API key rotation is a security control that limits the blast radius of a leaked credential. A well-designed rotation service lets clients migrate to new keys without downtime by maintaining a short dual-active window. Below is a concrete low-level design covering schema, key generation, rotation workflow, expiry, audit logging, and emergency revocation.
API Key Schema
Each key row stores the hash, never the plaintext. A short prefix is stored in clear text so support staff and dashboards can identify a key without exposing it.
CREATE TABLE api_keys (
id UUID PRIMARY KEY DEFAULT gen_random_uuid(),
key_hash CHAR(64) NOT NULL UNIQUE, -- SHA-256 hex of the raw key
prefix VARCHAR(8) NOT NULL, -- e.g. "sk_live_ab"

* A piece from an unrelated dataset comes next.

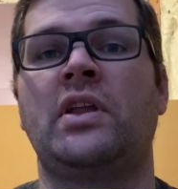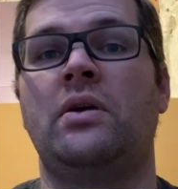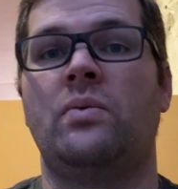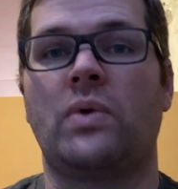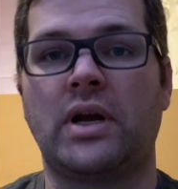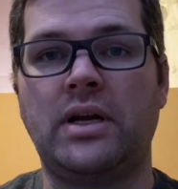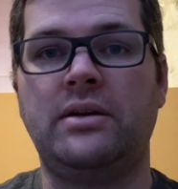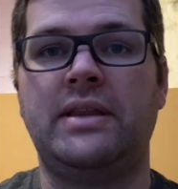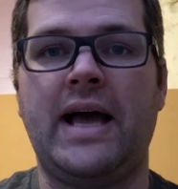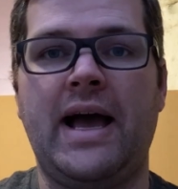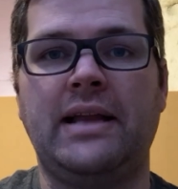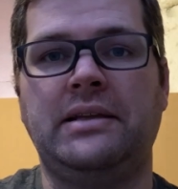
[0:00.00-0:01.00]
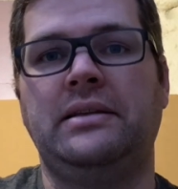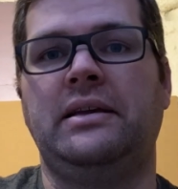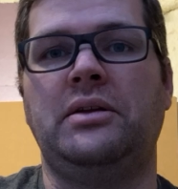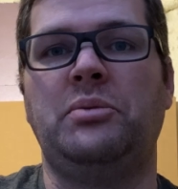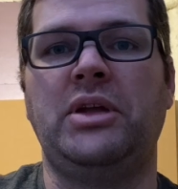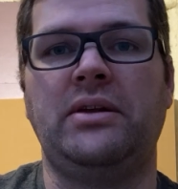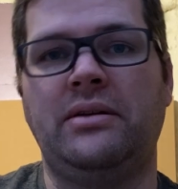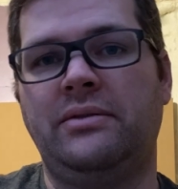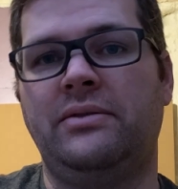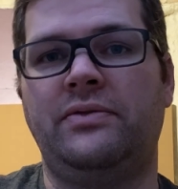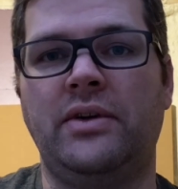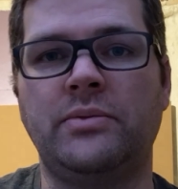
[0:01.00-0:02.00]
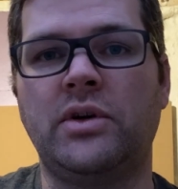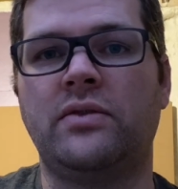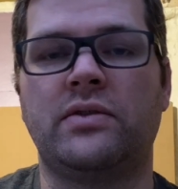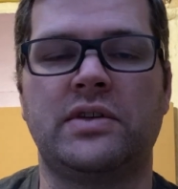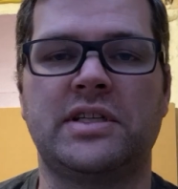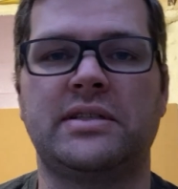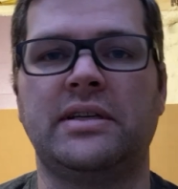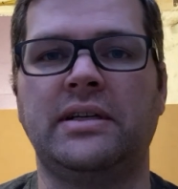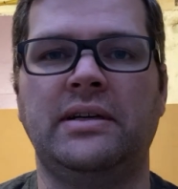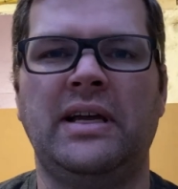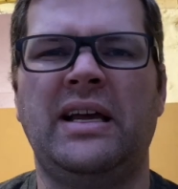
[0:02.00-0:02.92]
We're going to do that. It'll be filmed over just a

owner_id UUID NOT NULL REFERENCES users(id),
scope ENUM('read','write','admin') NOT NULL DEFAULT 'read',
status ENUM('active','grace','expired','revoked') NOT NULL DEFAULT 'active',
created_at TIMESTAMPTZ NOT NULL DEFAULT now(),
expires_at TIMESTAMPTZ,
last_used_at TIMESTAMPTZ
);
Scopes follow least-privilege: read allows GET requests only, write allows mutations, admin allows key management operations. The scope column is checked on every authenticated request, not just at issuance.
Key Generation
- Generate 32 cryptographically random bytes using
CSPRNG(e.g.crypto/randin Go,secrets.token_bytes(32)in Python). - Base64url-encode the bytes to produce a 43-character URL-safe string. Prepend a typed prefix such as
sk_live_for production keys. - Hash the full string with SHA-256 and store only the hash. Return the plaintext to the caller exactly once — it is never stored and cannot be recovered.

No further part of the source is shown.